- **Description of the task**
Each entry is to be given again word for word; images are dropped.

^^^^^^^^^^^^^^^^

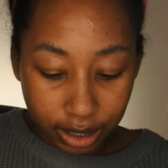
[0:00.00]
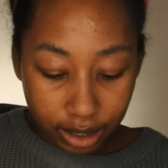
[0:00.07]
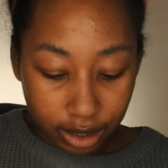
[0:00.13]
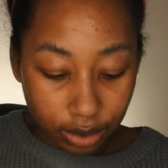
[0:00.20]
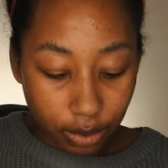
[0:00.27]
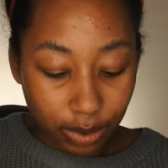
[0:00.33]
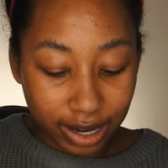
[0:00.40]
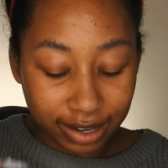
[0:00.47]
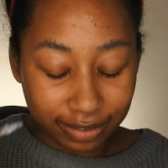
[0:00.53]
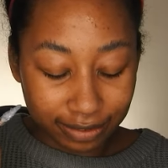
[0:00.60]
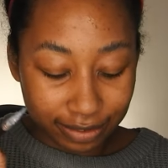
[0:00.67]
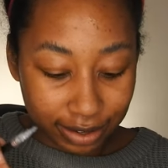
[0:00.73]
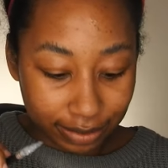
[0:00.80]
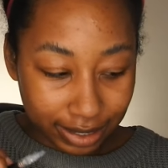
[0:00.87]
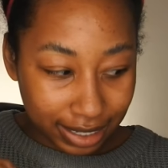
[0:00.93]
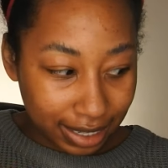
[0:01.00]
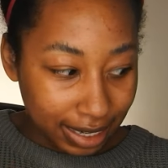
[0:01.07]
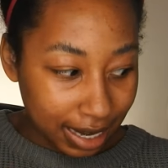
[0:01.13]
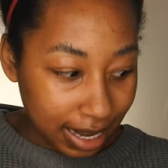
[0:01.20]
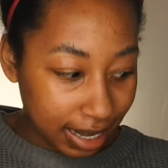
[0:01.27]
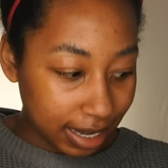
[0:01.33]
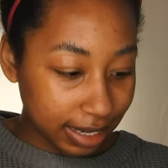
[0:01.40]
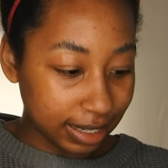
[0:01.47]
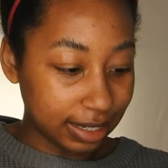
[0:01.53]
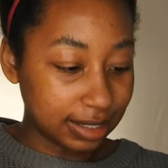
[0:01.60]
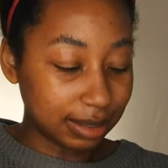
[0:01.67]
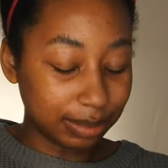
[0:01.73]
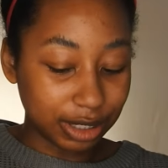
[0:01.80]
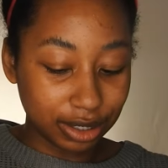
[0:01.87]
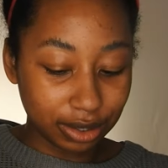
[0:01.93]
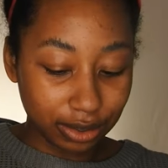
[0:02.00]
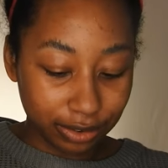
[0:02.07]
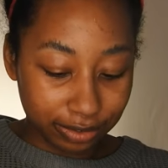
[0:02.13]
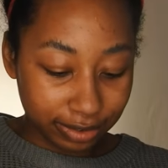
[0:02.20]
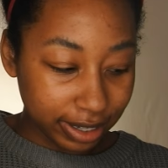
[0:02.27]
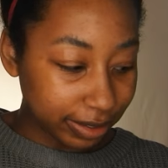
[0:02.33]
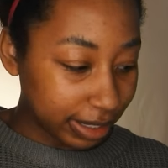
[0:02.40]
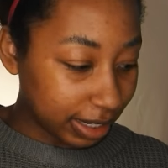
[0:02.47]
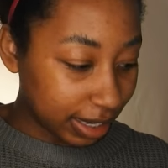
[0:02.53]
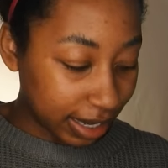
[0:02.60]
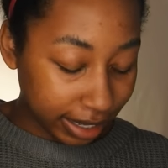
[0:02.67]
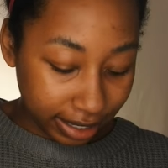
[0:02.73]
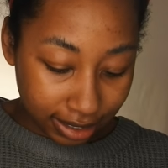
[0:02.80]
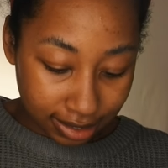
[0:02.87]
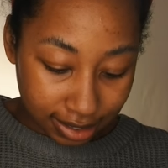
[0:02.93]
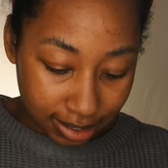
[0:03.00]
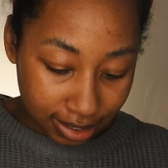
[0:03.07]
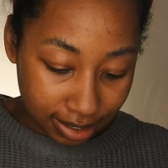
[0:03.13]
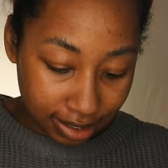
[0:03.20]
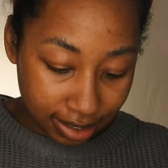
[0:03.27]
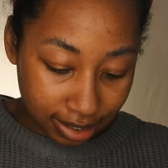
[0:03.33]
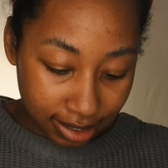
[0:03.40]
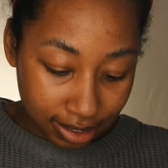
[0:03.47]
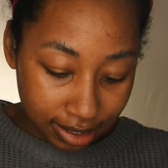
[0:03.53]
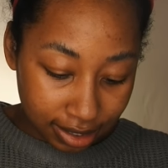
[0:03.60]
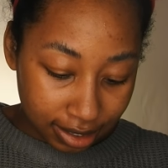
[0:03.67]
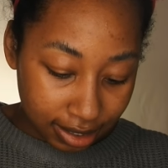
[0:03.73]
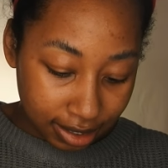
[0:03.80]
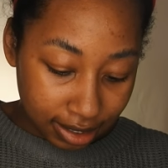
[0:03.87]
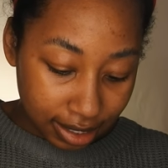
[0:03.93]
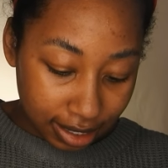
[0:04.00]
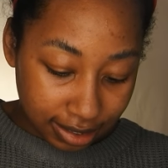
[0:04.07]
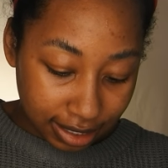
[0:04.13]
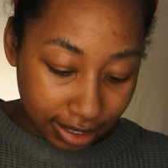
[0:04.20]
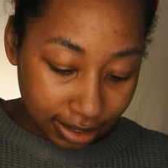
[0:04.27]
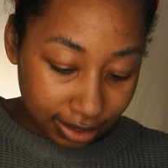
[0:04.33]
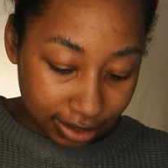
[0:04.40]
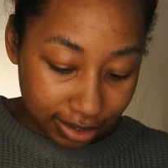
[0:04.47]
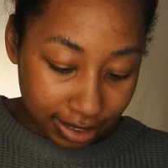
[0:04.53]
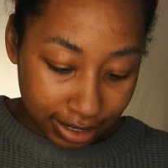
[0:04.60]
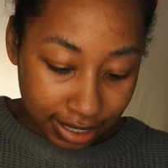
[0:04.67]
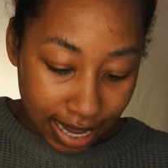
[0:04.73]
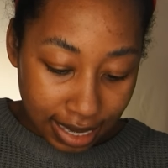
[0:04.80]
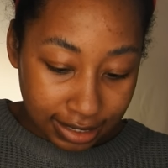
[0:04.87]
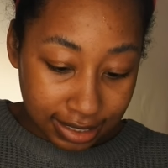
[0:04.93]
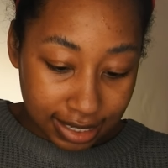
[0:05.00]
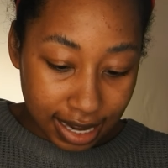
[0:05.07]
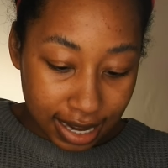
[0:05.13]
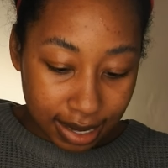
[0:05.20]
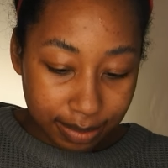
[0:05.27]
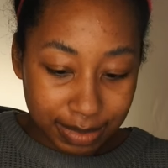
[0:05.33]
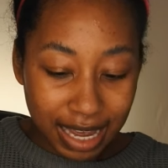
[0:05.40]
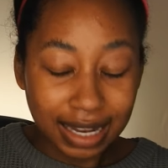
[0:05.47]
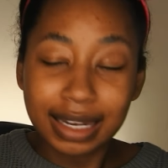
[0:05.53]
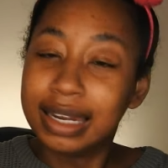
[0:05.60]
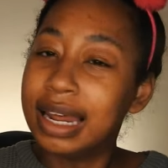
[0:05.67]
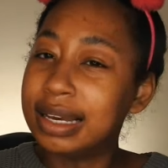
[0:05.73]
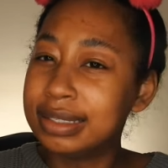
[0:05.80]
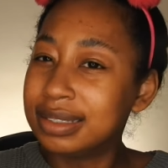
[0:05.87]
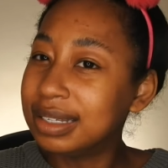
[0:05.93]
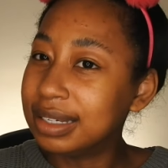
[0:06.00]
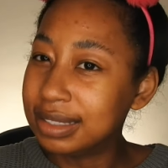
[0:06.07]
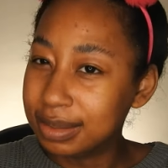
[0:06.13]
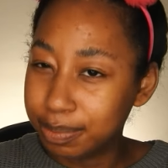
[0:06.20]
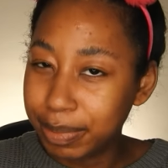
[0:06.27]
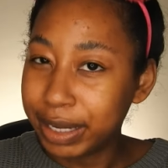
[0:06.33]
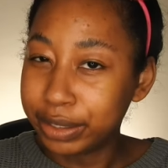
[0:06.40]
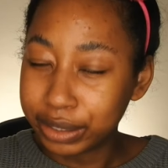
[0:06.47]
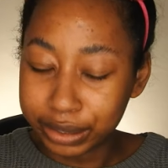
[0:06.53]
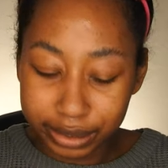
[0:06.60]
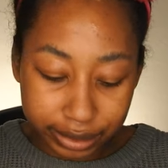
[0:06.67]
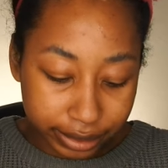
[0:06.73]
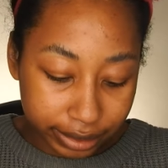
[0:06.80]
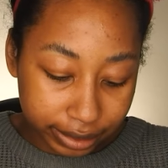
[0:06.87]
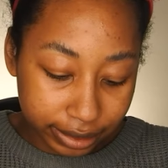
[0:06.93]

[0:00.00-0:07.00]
We are going very light. I'm gonna go very light. As I learned last time, that less is better.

^^^^^^^^^^^^^^^^

- **Reply to the task**
[0:00.00]
[0:00.07]
[0:00.13]
[0:00.20]
[0:00.27]
[0:00.33]
[0:00.40]
[0:00.47]
[0:00.53]
[0:00.60]
[0:00.67]
[0:00.73]
[0:00.80]
[0:00.87]
[0:00.93]
[0:01.00]
[0:01.07]
[0:01.13]
[0:01.20]
[0:01.27]
[0:01.33]
[0:01.40]
[0:01.47]
[0:01.53]
[0:01.60]
[0:01.67]
[0:01.73]
[0:01.80]
[0:01.87]
[0:01.93]
[0:02.00]
[0:02.07]
[0:02.13]
[0:02.20]
[0:02.27]
[0:02.33]
[0:02.40]
[0:02.47]
[0:02.53]
[0:02.60]
[0:02.67]
[0:02.73]
[0:02.80]
[0:02.87]
[0:02.93]
[0:03.00]
[0:03.07]
[0:03.13]
[0:03.20]
[0:03.27]
[0:03.33]
[0:03.40]
[0:03.47]
[0:03.53]
[0:03.60]
[0:03.67]
[0:03.73]
[0:03.80]
[0:03.87]
[0:03.93]
[0:04.00]
[0:04.07]
[0:04.13]
[0:04.20]
[0:04.27]
[0:04.33]
[0:04.40]
[0:04.47]
[0:04.53]
[0:04.60]
[0:04.67]
[0:04.73]
[0:04.80]
[0:04.87]
[0:04.93]
[0:05.00]
[0:05.07]
[0:05.13]
[0:05.20]
[0:05.27]
[0:05.33]
[0:05.40]
[0:05.47]
[0:05.53]
[0:05.60]
[0:05.67]
[0:05.73]
[0:05.80]
[0:05.87]
[0:05.93]
[0:06.00]
[0:06.07]
[0:06.13]
[0:06.20]
[0:06.27]
[0:06.33]
[0:06.40]
[0:06.47]
[0:06.53]
[0:06.60]
[0:06.67]
[0:06.73]
[0:06.80]
[0:06.87]
[0:06.93]

[0:00.00-0:07.00]
We are going very light. I'm gonna go very light. As I learned last time, that less is better.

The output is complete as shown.